WHAT NEEDS TO BE DONE: Repeat each record word for word.

SOURCE RECORDS:
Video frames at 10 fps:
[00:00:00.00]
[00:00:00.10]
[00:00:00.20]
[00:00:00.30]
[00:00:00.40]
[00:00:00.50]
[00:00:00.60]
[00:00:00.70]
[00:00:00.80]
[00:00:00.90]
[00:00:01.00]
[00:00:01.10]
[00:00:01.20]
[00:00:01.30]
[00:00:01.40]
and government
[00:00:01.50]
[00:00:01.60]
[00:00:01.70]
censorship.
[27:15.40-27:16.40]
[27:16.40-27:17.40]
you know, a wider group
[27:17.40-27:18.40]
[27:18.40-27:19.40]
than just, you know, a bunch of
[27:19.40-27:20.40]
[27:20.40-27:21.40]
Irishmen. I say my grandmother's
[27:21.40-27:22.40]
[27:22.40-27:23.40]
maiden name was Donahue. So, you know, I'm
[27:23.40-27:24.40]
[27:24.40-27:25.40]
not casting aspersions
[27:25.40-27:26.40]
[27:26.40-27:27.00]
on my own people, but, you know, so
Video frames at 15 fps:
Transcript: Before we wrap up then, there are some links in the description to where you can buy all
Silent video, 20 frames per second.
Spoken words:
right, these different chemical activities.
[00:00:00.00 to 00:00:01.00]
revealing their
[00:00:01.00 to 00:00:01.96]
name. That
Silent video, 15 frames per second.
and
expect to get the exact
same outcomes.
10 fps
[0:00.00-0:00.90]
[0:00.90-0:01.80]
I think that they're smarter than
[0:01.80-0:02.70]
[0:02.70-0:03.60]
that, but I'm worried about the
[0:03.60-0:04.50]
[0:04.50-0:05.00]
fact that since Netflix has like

WRITTEN RESPONSE:
Video frames at 10 fps:
[00:00:00.00]
[00:00:00.10]
[00:00:00.20]
[00:00:00.30]
[00:00:00.40]
[00:00:00.50]
[00:00:00.60]
[00:00:00.70]
[00:00:00.80]
[00:00:00.90]
[00:00:01.00]
[00:00:01.10]
[00:00:01.20]
[00:00:01.30]
[00:00:01.40]
and government
[00:00:01.50]
[00:00:01.60]
[00:00:01.70]
censorship.
[27:15.40-27:16.40]
[27:16.40-27:17.40]
you know, a wider group
[27:17.40-27:18.40]
[27:18.40-27:19.40]
than just, you know, a bunch of
[27:19.40-27:20.40]
[27:20.40-27:21.40]
Irishmen. I say my grandmother's
[27:21.40-27:22.40]
[27:22.40-27:23.40]
maiden name was Donahue. So, you know, I'm
[27:23.40-27:24.40]
[27:24.40-27:25.40]
not casting aspersions
[27:25.40-27:26.40]
[27:26.40-27:27.00]
on my own people, but, you know, so
Video frames at 15 fps:
Transcript: Before we wrap up then, there are some links in the description to where you can buy all
Silent video, 20 frames per second.
Spoken words:
right, these different chemical activities.
[00:00:00.00 to 00:00:01.00]
revealing their
[00:00:01.00 to 00:00:01.96]
name. That
Silent video, 15 frames per second.
and
expect to get the exact
same outcomes.
10 fps
[0:00.00-0:00.90]
[0:00.90-0:01.80]
I think that they're smarter than
[0:01.80-0:02.70]
[0:02.70-0:03.60]
that, but I'm worried about the
[0:03.60-0:04.50]
[0:04.50-0:05.00]
fact that since Netflix has like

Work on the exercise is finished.